Capital Supply and International Financial Markets

Capital flows have traditionally focused on the ‘demand side’ of emerging market financing by examining current account balances, which are equal to the net external financing needs of countries, and then seeking to identify ways in which these financing needs could be met and on what terms. However, this approach ignores trends in capital flows into and out of the major advanced economies, which are the source of most cross-border capital and the main reason why gross flows have risen so dramatically relative to net flows. These flows are typically in a securitized form and, as such, are susceptible to trading in active secondary markets. By one estimate, investors in the mature markets of Europe, the United States and Japan have been accumulating securities issued outside their own countries at the rate of about US$1 trillion a year (Smith 2000). This means that international capital flows are increasingly determined by global asset-allocation decisions made by globally active financial  institutions in major industrialized countries. These institutions are becoming increasingly concentrated as a result of the global trend toward consolidation. Understanding capital movements increasingly requires an analysis and understanding of the underlying investor base.

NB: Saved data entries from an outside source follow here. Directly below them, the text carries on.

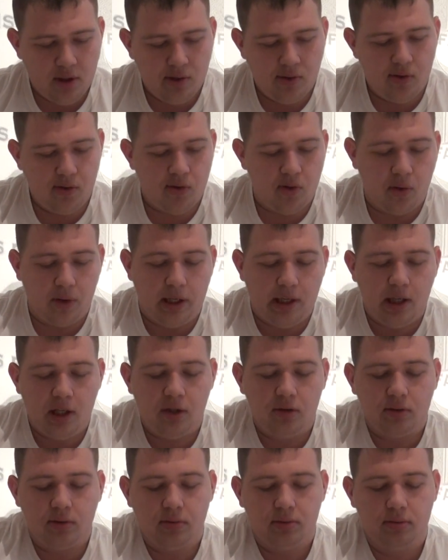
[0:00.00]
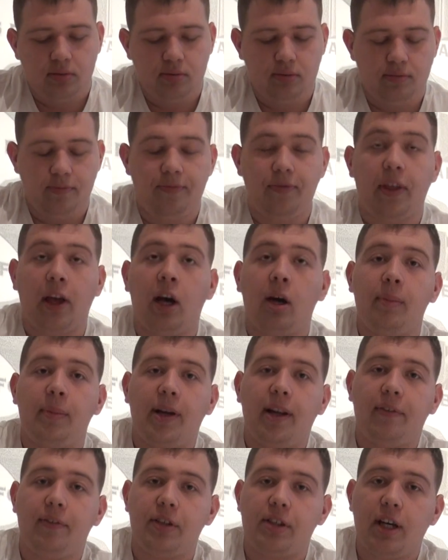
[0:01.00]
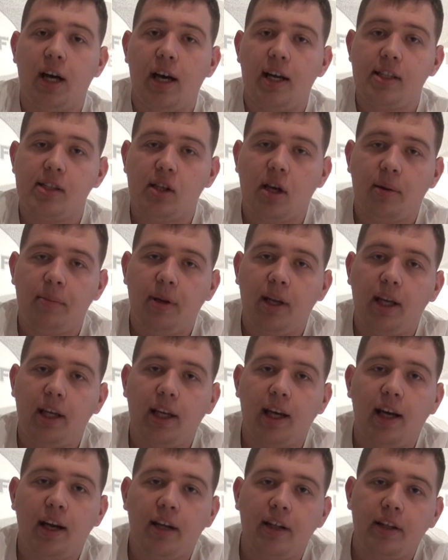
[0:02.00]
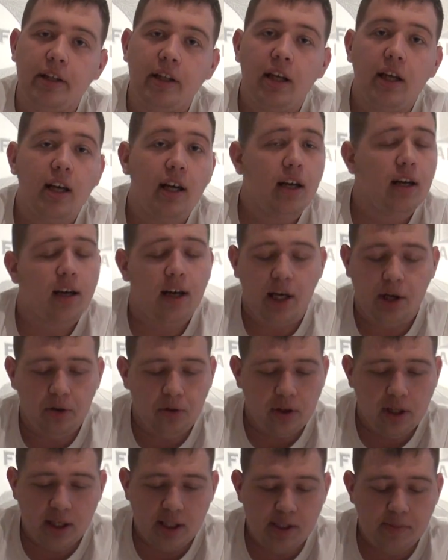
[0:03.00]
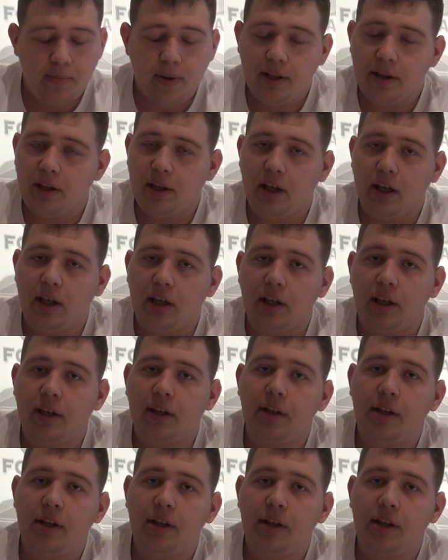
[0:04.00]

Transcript: So now, if the helmet ever dies on me again, I don't gotta spend the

A case in point relates to the on-off nature of the market for emerging market dollar denominated bonds. The dedicated investor base for emerging market securities has contracted in recent years, reflecting the closure of several large hedge funds, the orientation of other hedge funds toward mature market investments and reductions in the capital allocated to support the activities of the proprietary trading desks of some international investment banks. Moreover, the current investor base is dominated by ‘crossover’ investors; that is, investors who invest short-term and opportunistically in the asset class and whose benchmark portfolio typically has a zero weight on emerging market securities. The holdings of emerging market securities by a particular crossover investor are a small share of the investor’s total portfolio and thus can be liquidated quickly without major impact on its overall value; however, the aggregate impact in the emerging debt market of crossover investors as a group reacting to a specific event, making an exogenous shift in risk appetite or rebalancing portfolios in response to losses or gains elsewhere can be overwhelming. These developments suggest that, unless the dedicated investor base expands significantly, on-off market access is likely to be a regular feature of emerging market finance.

Other examples of the importance of the investor base, and the extent to which developments in mature financial markets impact on the issuance of emerging market securities, have arisen because of the creation of a pan-European debt market since the inception of the euro, and the growth of European pension funds. These events have resulted in the establishment of a market for euro-denominated emerging market debt, at both the retail and institutional level.

The effect has been to mitigate to a degree the access problems associated with the on-off nature of the dollar-denominated market. These markets (along with a market for yen-denominated issuance) are demonstrably less volatile than the dollar market, and have tended to remain open when the dollar market has closed. Thus, they have become an alternative source of funds, with a more stable investor base that appears to be well worth the time and effort of emerging market countries to cultivate.